During warm-ups, if the little ear flies happen to attack, you can break
off the leafy part of a tree limb and tuck it in the bridle between the
ears.  That will keep them off for the first 15 minutes of walking, then
you can remove it and quit looking stupid.  Sometimes I ride with a
crop-length switch with the leaves on the end to use as a fly swisher. 
Once Kaboot figured it out, he loves it.  One day I saw one of my ponies
in the yard having a real fit kicking his belly and laying down and
jumping back up.  Went out there and a horsefly had crawled right up in
his sheath.  Saw a friend's horse behaving likewise as we warmed them up,
checked, and same thing.  Something to think about with Summer coming on.

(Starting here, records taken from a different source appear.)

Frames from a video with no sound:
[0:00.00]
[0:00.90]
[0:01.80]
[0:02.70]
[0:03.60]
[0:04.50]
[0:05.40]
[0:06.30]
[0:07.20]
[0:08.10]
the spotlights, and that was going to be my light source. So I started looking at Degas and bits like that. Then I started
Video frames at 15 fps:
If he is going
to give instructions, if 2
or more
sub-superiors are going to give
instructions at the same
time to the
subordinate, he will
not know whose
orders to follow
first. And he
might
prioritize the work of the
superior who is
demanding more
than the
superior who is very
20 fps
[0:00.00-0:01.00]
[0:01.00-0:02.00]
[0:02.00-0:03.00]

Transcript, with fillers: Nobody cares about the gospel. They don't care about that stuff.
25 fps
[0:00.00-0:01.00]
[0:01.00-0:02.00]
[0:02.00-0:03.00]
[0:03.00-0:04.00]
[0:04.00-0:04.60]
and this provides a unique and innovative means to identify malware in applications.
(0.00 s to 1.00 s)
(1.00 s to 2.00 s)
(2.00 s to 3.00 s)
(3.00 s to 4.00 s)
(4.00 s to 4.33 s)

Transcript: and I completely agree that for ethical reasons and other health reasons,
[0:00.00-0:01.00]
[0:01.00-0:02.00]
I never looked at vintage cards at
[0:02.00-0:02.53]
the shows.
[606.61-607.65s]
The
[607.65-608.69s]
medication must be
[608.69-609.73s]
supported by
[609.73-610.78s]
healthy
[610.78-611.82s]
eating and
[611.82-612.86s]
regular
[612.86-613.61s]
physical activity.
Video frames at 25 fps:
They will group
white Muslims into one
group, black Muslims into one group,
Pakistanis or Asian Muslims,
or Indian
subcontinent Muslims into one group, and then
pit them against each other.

 By the way, the ticks are horrible this year.  Have already been pulling
them from horses.

When I was riding nights a lot, I wore a white helmet, with reflector
stickers on back, and put a couple of reflector stickers on my cantle. 
You can get a package of them from the Nashbar catalog for bikers fairly
cheaply.  Their phone number is 1-800-NASHBAR for a catalog. One warning
about night riding.  Just because a trail was clear yesterday, do not
assume it is clear tonight.  A friend was going at speed up a logging
road one minute, and woke up staring up at the moon some time later. 
Seems a tree had fallen at about her helmet level.  The horse was a mile
or so away, waiting at the trailer..."Oh, you fell off?  When?"